§ Materials provided
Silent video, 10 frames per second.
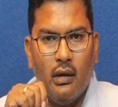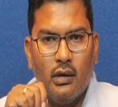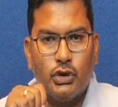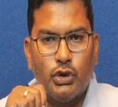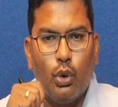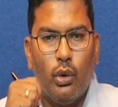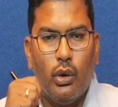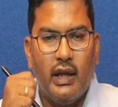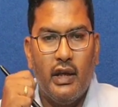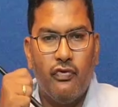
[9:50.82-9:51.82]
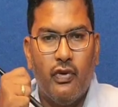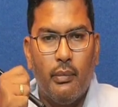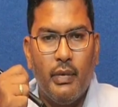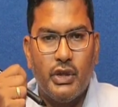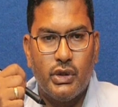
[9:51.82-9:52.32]
store an
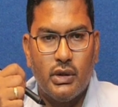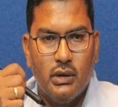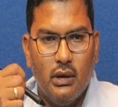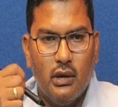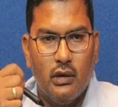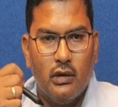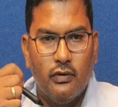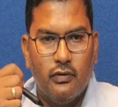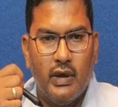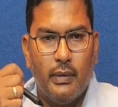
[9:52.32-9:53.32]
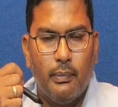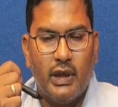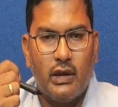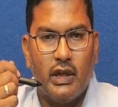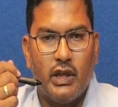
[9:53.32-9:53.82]
information of a
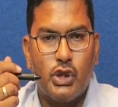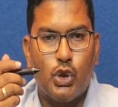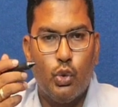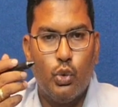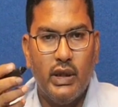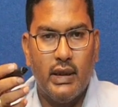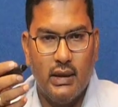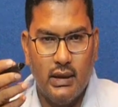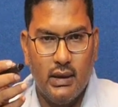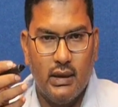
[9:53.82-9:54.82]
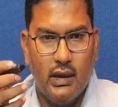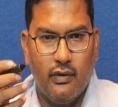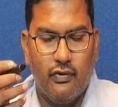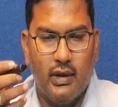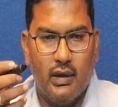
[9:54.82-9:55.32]
particular student
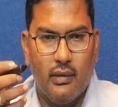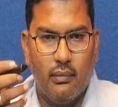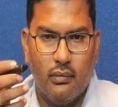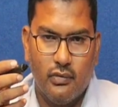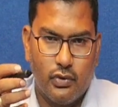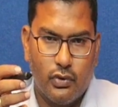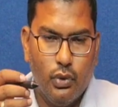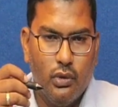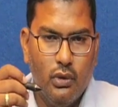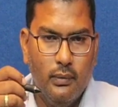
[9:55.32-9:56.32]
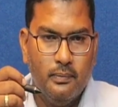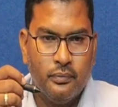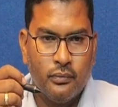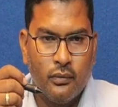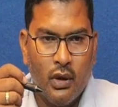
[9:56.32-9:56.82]
of a school,
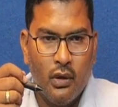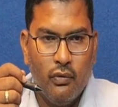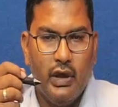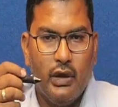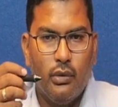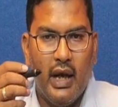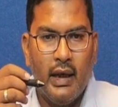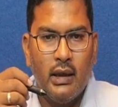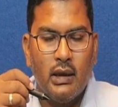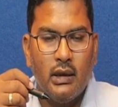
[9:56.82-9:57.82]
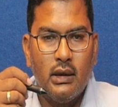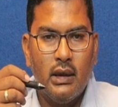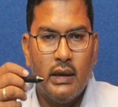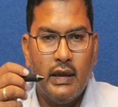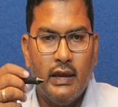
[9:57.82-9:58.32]
we need to enter the
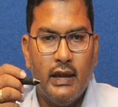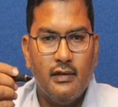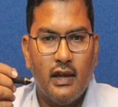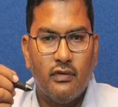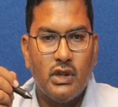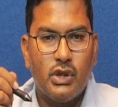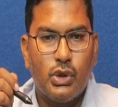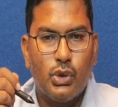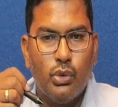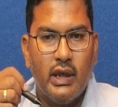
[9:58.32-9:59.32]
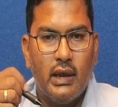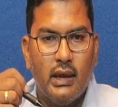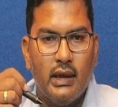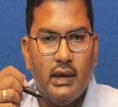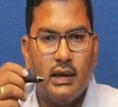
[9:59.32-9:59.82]
details of the student
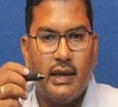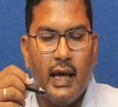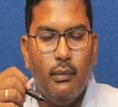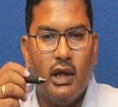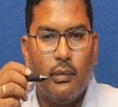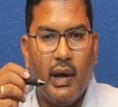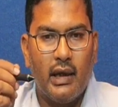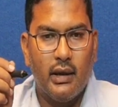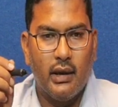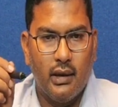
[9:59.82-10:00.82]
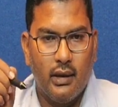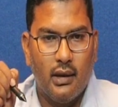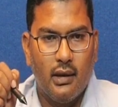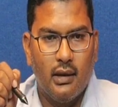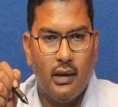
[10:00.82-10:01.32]
in the tabular manner,
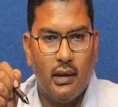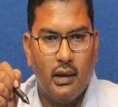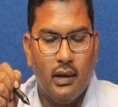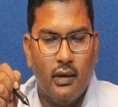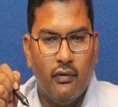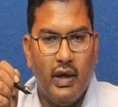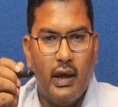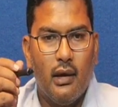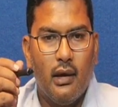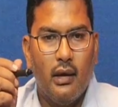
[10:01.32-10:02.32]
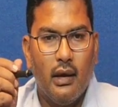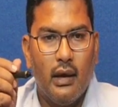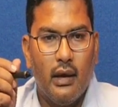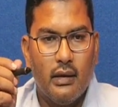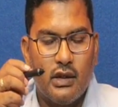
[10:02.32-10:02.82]
where
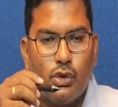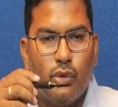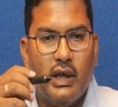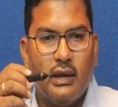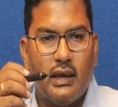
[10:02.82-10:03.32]
the student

§ Goal of the exercise
Without any pictures, output the entries above exactly as they appear.

§ Written reply
Silent video, 10 frames per second.
[9:50.82-9:51.82]
[9:51.82-9:52.32]
store an
[9:52.32-9:53.32]
[9:53.32-9:53.82]
information of a
[9:53.82-9:54.82]
[9:54.82-9:55.32]
particular student
[9:55.32-9:56.32]
[9:56.32-9:56.82]
of a school,
[9:56.82-9:57.82]
[9:57.82-9:58.32]
we need to enter the
[9:58.32-9:59.32]
[9:59.32-9:59.82]
details of the student
[9:59.82-10:00.82]
[10:00.82-10:01.32]
in the tabular manner,
[10:01.32-10:02.32]
[10:02.32-10:02.82]
where
[10:02.82-10:03.32]
the student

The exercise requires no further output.